Plaintiff requests that the Court consider a treatment report from Dr. Welch, dated November 7, 2005. Dkt. Nos. 15 & 16. According to 42 U.S.C. § 405(g), a court "may at any time order additional evidence to be taken before the Commissioner of Social Security, but only upon a showing that there is new evidence which is material and that there is good cause for the failure to incorporate such evidence into the record in a prior proceeding[.]" (Emphasis added); see also Lisa v. Sec'y of Health and Human Servs., 940 F.2d 40, 43 (2d Cir. 1991); Tirado v. Bowen, 842 F.2d 595, 597 (2d Cir. 1988). In order to justify remand under this provision, the plaintiff must show (1) that the proffered evidence is new and not merely cumulative of what is already in the record, (2) that the evidence is material, i.e., both relevant to the claimant's condition during the time period for which benefits were denied and probative, and (3) good cause for failing to present the evidence earlier. Lisa v. Sec'y of Health and Human Servs., 940 F.2d at 43. The concept of materiality also requires a reasonable possibility that the new evidence would have influenced the Secretary to decide a claimant's application differently. Tirado v. Bowen, 842 F.2d at 597. Good cause exists where the evidence "surfaces after the Secretary's final decision and the claimant could not have obtained the evidence during the pendency of that proceeding." Lisa v. Sec'y of Health and Human Servs., 940 F.2d at 44.

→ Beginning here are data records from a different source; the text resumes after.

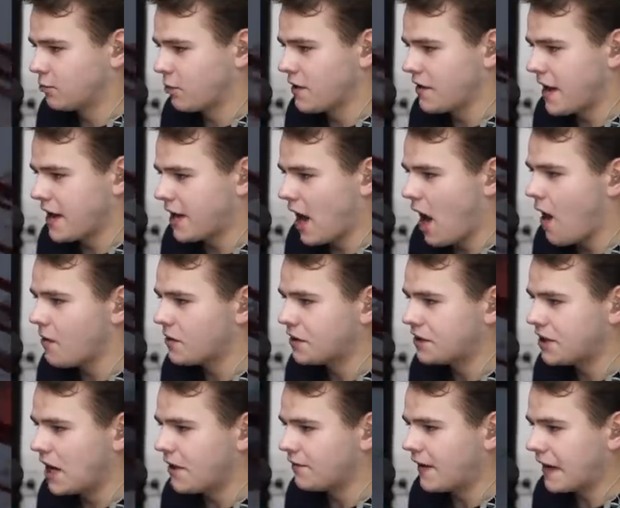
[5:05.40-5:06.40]
where they go and
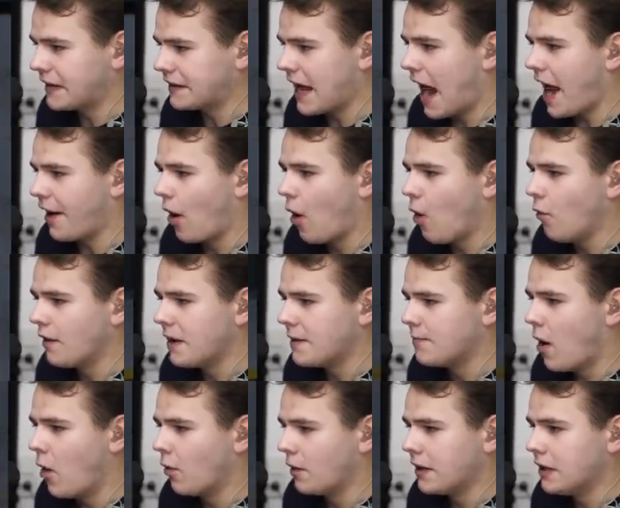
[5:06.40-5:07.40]
stuff like that. Holy
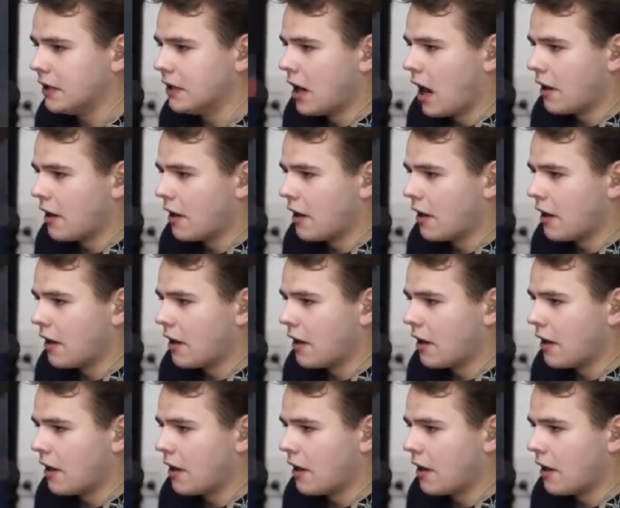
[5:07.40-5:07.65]
moly.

The administrative record already contains a treatment note from Dr. Welch, dated November 9, 2004. Tr. at pp. 404-05. This treatment note was not included in the ALJ's review since it was generated subsequent to his decision, however, Plaintiff's attorney presented it to the Appeals Council for consideration in appealing the ALJ's unfavorable decision. Id. at p. 403. The Appeals Council considered this, and other additional evidence submitted, and declined to review the ALJ's decision. Id. at pp. 4-7. In the November 2004 note, Dr. Welch indicates that Duross had been referred to him for a consultation at the request of Drs. McKeever and Chapman. Upon examination, Dr. Welch determined that Plaintiff had "numerous trigger points," which suggested to him chronic fibromyaglia. Id. at p. 404. Dr. Welch opined that Plaintiff is totally disabled due to depression and fibromyaliga. Id. at p. 405.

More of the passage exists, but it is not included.